PROVIDED DATA:
++++++

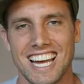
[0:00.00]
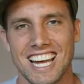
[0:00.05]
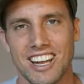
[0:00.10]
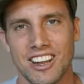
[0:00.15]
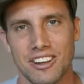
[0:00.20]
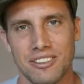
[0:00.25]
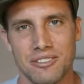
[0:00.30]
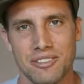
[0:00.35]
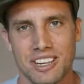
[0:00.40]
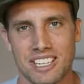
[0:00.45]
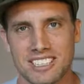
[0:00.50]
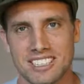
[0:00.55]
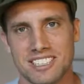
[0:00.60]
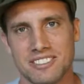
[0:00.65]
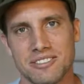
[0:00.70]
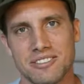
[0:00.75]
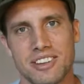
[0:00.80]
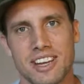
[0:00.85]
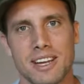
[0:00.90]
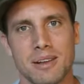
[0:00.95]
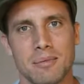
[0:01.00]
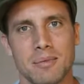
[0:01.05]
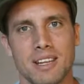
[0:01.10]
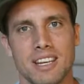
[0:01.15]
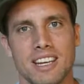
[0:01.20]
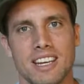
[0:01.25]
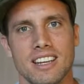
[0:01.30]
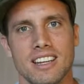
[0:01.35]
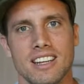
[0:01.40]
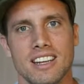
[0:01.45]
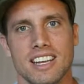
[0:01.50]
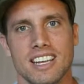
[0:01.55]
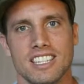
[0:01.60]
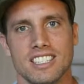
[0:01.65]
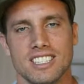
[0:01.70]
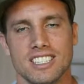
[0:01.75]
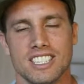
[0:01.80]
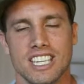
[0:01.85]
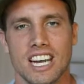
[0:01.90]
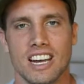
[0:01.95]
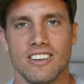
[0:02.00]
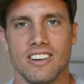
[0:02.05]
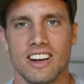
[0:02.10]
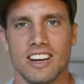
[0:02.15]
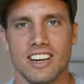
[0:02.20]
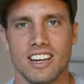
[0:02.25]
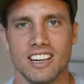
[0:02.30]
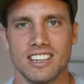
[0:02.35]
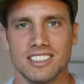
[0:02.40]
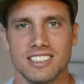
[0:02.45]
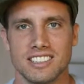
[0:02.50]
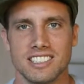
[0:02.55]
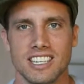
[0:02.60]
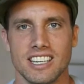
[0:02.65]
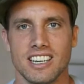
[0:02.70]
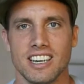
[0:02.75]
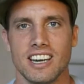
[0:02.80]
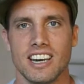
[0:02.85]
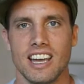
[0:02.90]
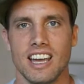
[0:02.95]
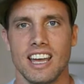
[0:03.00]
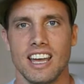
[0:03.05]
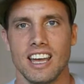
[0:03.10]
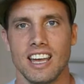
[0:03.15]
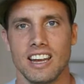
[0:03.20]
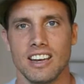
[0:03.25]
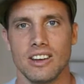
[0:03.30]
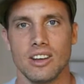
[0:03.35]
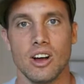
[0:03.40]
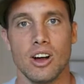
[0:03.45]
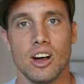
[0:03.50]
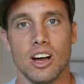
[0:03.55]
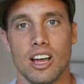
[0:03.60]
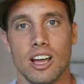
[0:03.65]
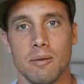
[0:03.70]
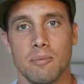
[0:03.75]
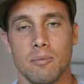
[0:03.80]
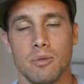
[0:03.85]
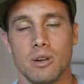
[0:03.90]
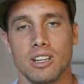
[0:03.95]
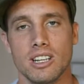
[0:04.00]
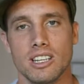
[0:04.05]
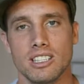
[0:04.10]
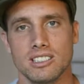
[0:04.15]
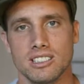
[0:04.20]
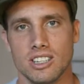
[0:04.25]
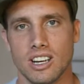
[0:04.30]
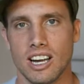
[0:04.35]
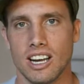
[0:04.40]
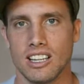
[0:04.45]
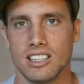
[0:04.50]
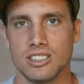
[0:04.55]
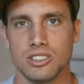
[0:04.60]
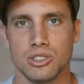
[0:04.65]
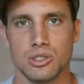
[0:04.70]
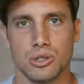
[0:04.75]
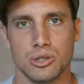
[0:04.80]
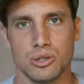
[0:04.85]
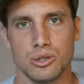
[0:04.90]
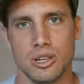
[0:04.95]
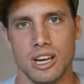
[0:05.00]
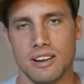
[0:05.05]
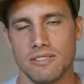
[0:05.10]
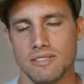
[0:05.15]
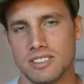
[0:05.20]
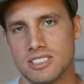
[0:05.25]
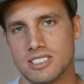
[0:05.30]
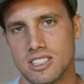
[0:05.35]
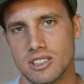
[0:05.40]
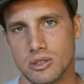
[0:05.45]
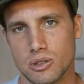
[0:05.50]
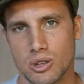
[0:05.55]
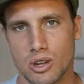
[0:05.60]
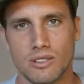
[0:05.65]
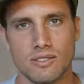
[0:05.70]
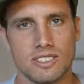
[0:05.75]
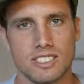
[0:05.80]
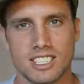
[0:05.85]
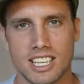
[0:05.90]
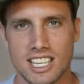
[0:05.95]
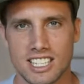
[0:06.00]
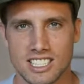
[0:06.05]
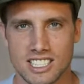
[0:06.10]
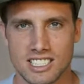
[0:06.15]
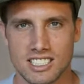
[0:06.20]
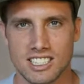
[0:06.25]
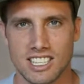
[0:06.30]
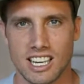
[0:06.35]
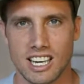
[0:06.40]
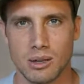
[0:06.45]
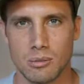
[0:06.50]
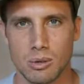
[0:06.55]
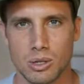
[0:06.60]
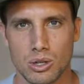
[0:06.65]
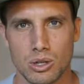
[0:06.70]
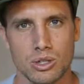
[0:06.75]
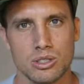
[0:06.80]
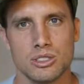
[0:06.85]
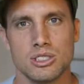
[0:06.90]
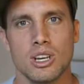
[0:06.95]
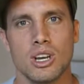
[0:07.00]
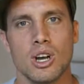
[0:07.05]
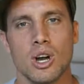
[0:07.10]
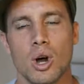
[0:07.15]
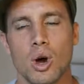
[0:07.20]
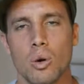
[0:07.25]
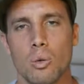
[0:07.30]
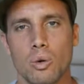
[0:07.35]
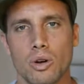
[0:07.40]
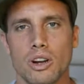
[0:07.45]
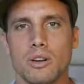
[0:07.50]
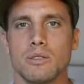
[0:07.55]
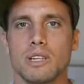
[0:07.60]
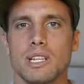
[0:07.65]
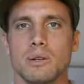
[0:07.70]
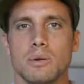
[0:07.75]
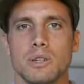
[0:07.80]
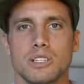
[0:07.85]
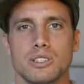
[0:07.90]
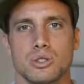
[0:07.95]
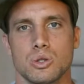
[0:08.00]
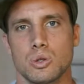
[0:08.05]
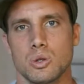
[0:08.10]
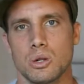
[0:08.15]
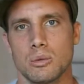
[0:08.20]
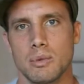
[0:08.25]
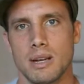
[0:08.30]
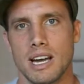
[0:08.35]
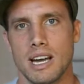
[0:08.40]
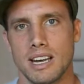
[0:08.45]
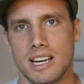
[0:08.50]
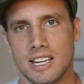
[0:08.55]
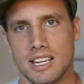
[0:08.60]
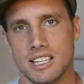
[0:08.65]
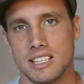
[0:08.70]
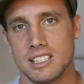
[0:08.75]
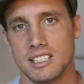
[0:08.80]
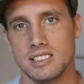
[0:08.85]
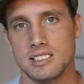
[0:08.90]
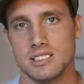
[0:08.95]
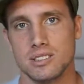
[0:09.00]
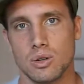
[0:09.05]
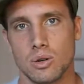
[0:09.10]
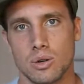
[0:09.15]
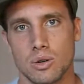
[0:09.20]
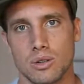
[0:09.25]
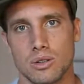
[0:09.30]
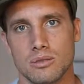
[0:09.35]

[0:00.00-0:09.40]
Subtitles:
Hello, friends and family. It's Shay Ryan Douglas here, and I'm really excited to have this little conversation today because what I really want to talk about is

++++++

DIRECTIONS: Pictures within the entries must not be reproduced; everything else is to be restated verbatim.

EXERCISE RESULT:
[0:00.00]
[0:00.05]
[0:00.10]
[0:00.15]
[0:00.20]
[0:00.25]
[0:00.30]
[0:00.35]
[0:00.40]
[0:00.45]
[0:00.50]
[0:00.55]
[0:00.60]
[0:00.65]
[0:00.70]
[0:00.75]
[0:00.80]
[0:00.85]
[0:00.90]
[0:00.95]
[0:01.00]
[0:01.05]
[0:01.10]
[0:01.15]
[0:01.20]
[0:01.25]
[0:01.30]
[0:01.35]
[0:01.40]
[0:01.45]
[0:01.50]
[0:01.55]
[0:01.60]
[0:01.65]
[0:01.70]
[0:01.75]
[0:01.80]
[0:01.85]
[0:01.90]
[0:01.95]
[0:02.00]
[0:02.05]
[0:02.10]
[0:02.15]
[0:02.20]
[0:02.25]
[0:02.30]
[0:02.35]
[0:02.40]
[0:02.45]
[0:02.50]
[0:02.55]
[0:02.60]
[0:02.65]
[0:02.70]
[0:02.75]
[0:02.80]
[0:02.85]
[0:02.90]
[0:02.95]
[0:03.00]
[0:03.05]
[0:03.10]
[0:03.15]
[0:03.20]
[0:03.25]
[0:03.30]
[0:03.35]
[0:03.40]
[0:03.45]
[0:03.50]
[0:03.55]
[0:03.60]
[0:03.65]
[0:03.70]
[0:03.75]
[0:03.80]
[0:03.85]
[0:03.90]
[0:03.95]
[0:04.00]
[0:04.05]
[0:04.10]
[0:04.15]
[0:04.20]
[0:04.25]
[0:04.30]
[0:04.35]
[0:04.40]
[0:04.45]
[0:04.50]
[0:04.55]
[0:04.60]
[0:04.65]
[0:04.70]
[0:04.75]
[0:04.80]
[0:04.85]
[0:04.90]
[0:04.95]
[0:05.00]
[0:05.05]
[0:05.10]
[0:05.15]
[0:05.20]
[0:05.25]
[0:05.30]
[0:05.35]
[0:05.40]
[0:05.45]
[0:05.50]
[0:05.55]
[0:05.60]
[0:05.65]
[0:05.70]
[0:05.75]
[0:05.80]
[0:05.85]
[0:05.90]
[0:05.95]
[0:06.00]
[0:06.05]
[0:06.10]
[0:06.15]
[0:06.20]
[0:06.25]
[0:06.30]
[0:06.35]
[0:06.40]
[0:06.45]
[0:06.50]
[0:06.55]
[0:06.60]
[0:06.65]
[0:06.70]
[0:06.75]
[0:06.80]
[0:06.85]
[0:06.90]
[0:06.95]
[0:07.00]
[0:07.05]
[0:07.10]
[0:07.15]
[0:07.20]
[0:07.25]
[0:07.30]
[0:07.35]
[0:07.40]
[0:07.45]
[0:07.50]
[0:07.55]
[0:07.60]
[0:07.65]
[0:07.70]
[0:07.75]
[0:07.80]
[0:07.85]
[0:07.90]
[0:07.95]
[0:08.00]
[0:08.05]
[0:08.10]
[0:08.15]
[0:08.20]
[0:08.25]
[0:08.30]
[0:08.35]
[0:08.40]
[0:08.45]
[0:08.50]
[0:08.55]
[0:08.60]
[0:08.65]
[0:08.70]
[0:08.75]
[0:08.80]
[0:08.85]
[0:08.90]
[0:08.95]
[0:09.00]
[0:09.05]
[0:09.10]
[0:09.15]
[0:09.20]
[0:09.25]
[0:09.30]
[0:09.35]

[0:00.00-0:09.40]
Subtitles:
Hello, friends and family. It's Shay Ryan Douglas here, and I'm really excited to have this little conversation today because what I really want to talk about is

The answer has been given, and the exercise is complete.